● **TO DO**
The whole listing below should be printed again exactly, with no images.

___ PROVIDED DATA ___

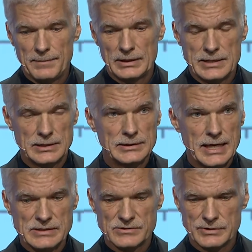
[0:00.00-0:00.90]
And I think
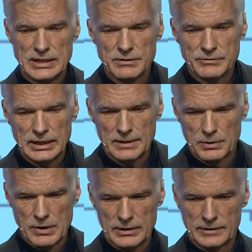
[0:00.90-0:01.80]
that's really, really
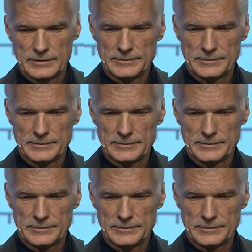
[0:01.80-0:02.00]
important.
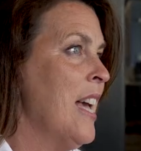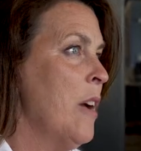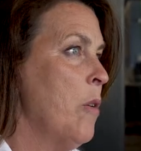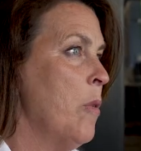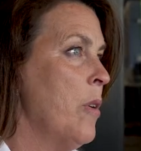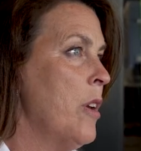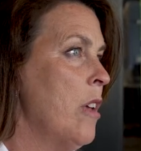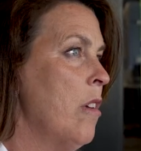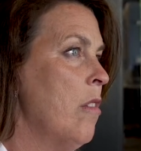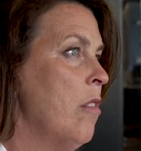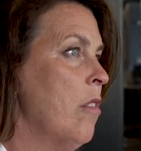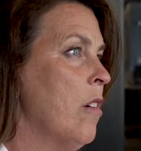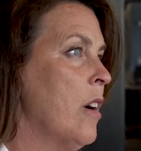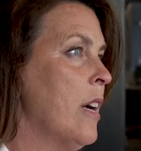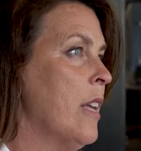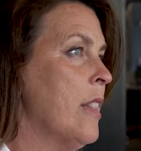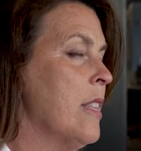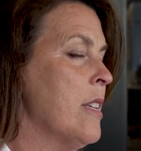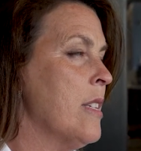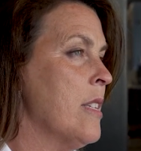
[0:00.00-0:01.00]
When you look
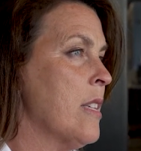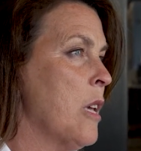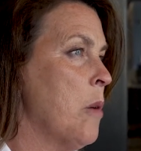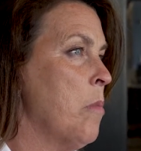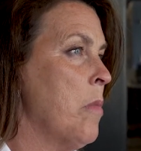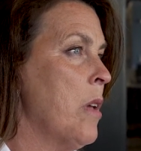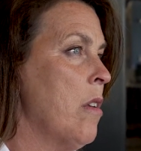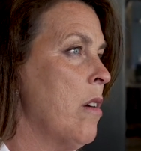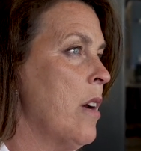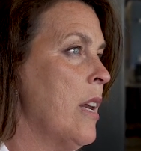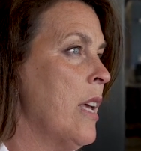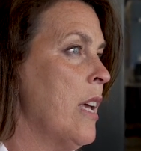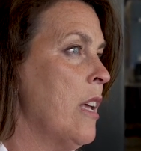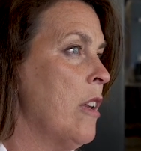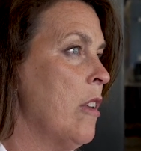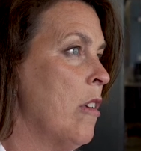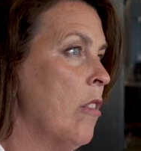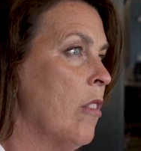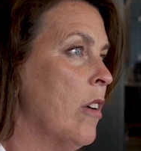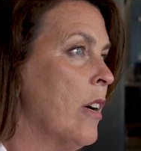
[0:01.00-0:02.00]
at this community
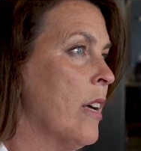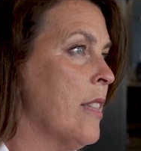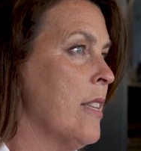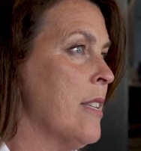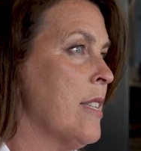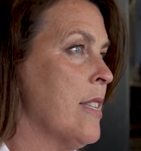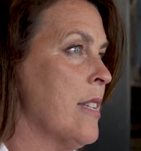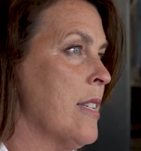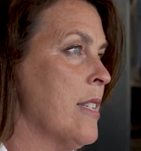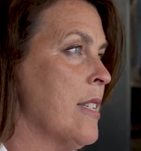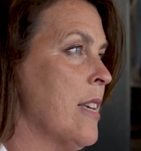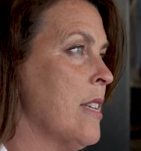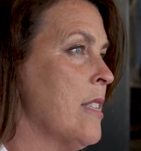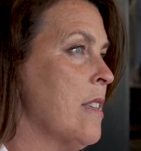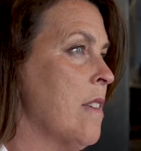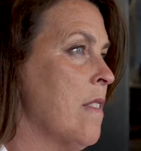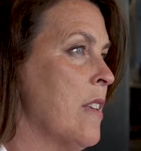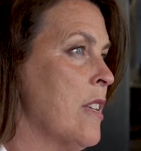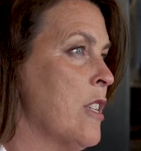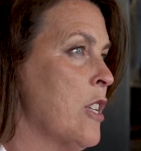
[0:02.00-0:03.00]
and you look at the success
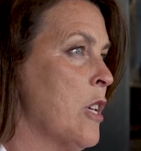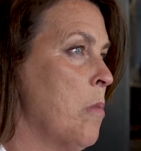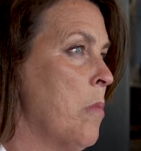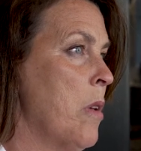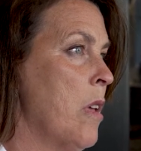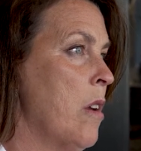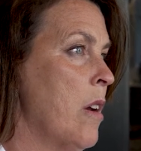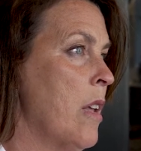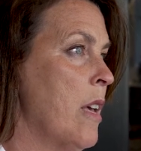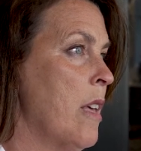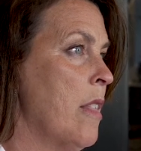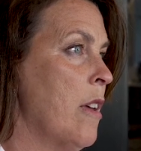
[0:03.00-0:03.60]
of this community,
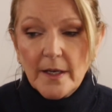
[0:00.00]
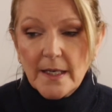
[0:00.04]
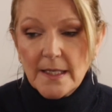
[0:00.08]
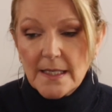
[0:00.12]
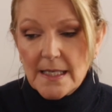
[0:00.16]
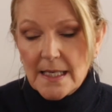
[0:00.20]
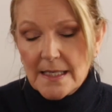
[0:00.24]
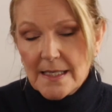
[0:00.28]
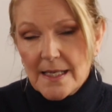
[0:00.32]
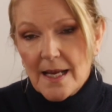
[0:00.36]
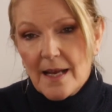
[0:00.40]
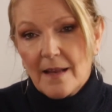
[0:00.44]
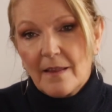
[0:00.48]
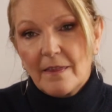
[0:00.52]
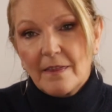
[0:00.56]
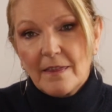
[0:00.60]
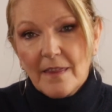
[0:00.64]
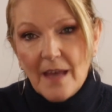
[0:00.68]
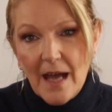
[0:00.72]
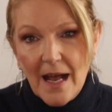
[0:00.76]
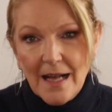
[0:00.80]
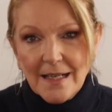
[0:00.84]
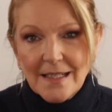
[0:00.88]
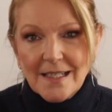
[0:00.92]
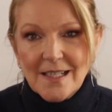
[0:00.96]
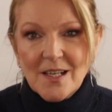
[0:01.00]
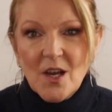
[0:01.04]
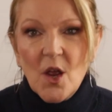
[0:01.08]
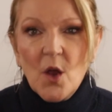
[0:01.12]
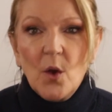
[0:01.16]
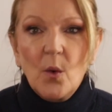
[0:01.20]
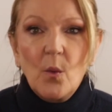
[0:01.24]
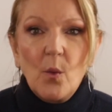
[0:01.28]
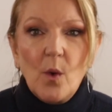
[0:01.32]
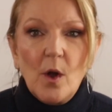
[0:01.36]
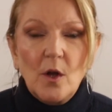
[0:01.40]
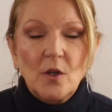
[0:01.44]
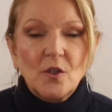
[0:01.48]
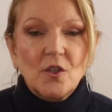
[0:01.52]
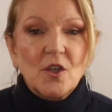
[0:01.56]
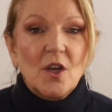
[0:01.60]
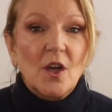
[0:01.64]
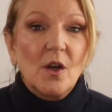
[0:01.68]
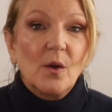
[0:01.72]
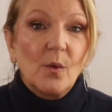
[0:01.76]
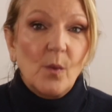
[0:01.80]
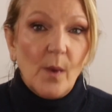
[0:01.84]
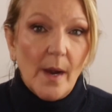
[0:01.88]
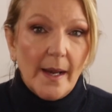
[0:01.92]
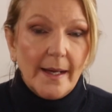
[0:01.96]
And as I say, that's what
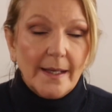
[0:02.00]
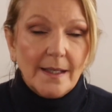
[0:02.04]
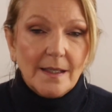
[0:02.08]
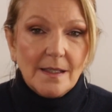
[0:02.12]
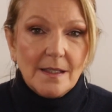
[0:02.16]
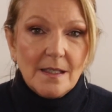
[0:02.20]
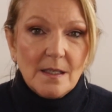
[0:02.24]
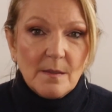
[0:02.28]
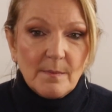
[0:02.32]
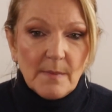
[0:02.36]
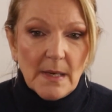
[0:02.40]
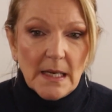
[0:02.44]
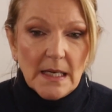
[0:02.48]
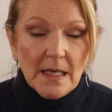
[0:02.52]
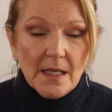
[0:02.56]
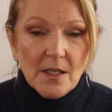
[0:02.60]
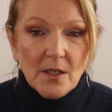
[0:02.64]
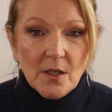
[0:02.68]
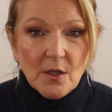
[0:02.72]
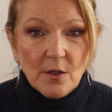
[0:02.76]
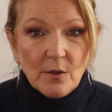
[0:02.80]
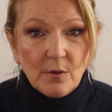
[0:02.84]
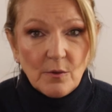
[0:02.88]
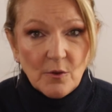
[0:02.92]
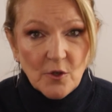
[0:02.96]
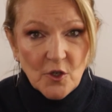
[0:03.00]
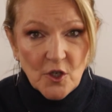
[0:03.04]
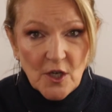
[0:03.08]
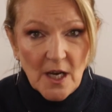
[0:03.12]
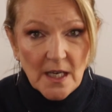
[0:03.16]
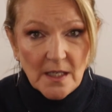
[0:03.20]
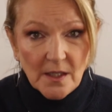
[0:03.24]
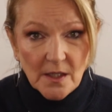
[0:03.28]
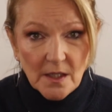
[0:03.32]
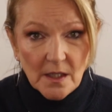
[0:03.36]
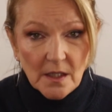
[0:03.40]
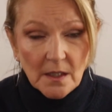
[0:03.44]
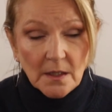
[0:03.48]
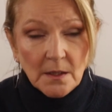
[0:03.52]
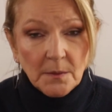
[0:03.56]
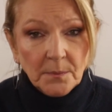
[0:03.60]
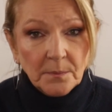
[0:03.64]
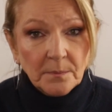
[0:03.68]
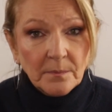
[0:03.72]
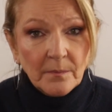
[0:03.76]
awakened me to gender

___

● **OUTPUT BELOW**
[0:00.00-0:00.90]
And I think
[0:00.90-0:01.80]
that's really, really
[0:01.80-0:02.00]
important.
[0:00.00-0:01.00]
When you look
[0:01.00-0:02.00]
at this community
[0:02.00-0:03.00]
and you look at the success
[0:03.00-0:03.60]
of this community,
[0:00.00]
[0:00.04]
[0:00.08]
[0:00.12]
[0:00.16]
[0:00.20]
[0:00.24]
[0:00.28]
[0:00.32]
[0:00.36]
[0:00.40]
[0:00.44]
[0:00.48]
[0:00.52]
[0:00.56]
[0:00.60]
[0:00.64]
[0:00.68]
[0:00.72]
[0:00.76]
[0:00.80]
[0:00.84]
[0:00.88]
[0:00.92]
[0:00.96]
[0:01.00]
[0:01.04]
[0:01.08]
[0:01.12]
[0:01.16]
[0:01.20]
[0:01.24]
[0:01.28]
[0:01.32]
[0:01.36]
[0:01.40]
[0:01.44]
[0:01.48]
[0:01.52]
[0:01.56]
[0:01.60]
[0:01.64]
[0:01.68]
[0:01.72]
[0:01.76]
[0:01.80]
[0:01.84]
[0:01.88]
[0:01.92]
[0:01.96]
And as I say, that's what
[0:02.00]
[0:02.04]
[0:02.08]
[0:02.12]
[0:02.16]
[0:02.20]
[0:02.24]
[0:02.28]
[0:02.32]
[0:02.36]
[0:02.40]
[0:02.44]
[0:02.48]
[0:02.52]
[0:02.56]
[0:02.60]
[0:02.64]
[0:02.68]
[0:02.72]
[0:02.76]
[0:02.80]
[0:02.84]
[0:02.88]
[0:02.92]
[0:02.96]
[0:03.00]
[0:03.04]
[0:03.08]
[0:03.12]
[0:03.16]
[0:03.20]
[0:03.24]
[0:03.28]
[0:03.32]
[0:03.36]
[0:03.40]
[0:03.44]
[0:03.48]
[0:03.52]
[0:03.56]
[0:03.60]
[0:03.64]
[0:03.68]
[0:03.72]
[0:03.76]
awakened me to gender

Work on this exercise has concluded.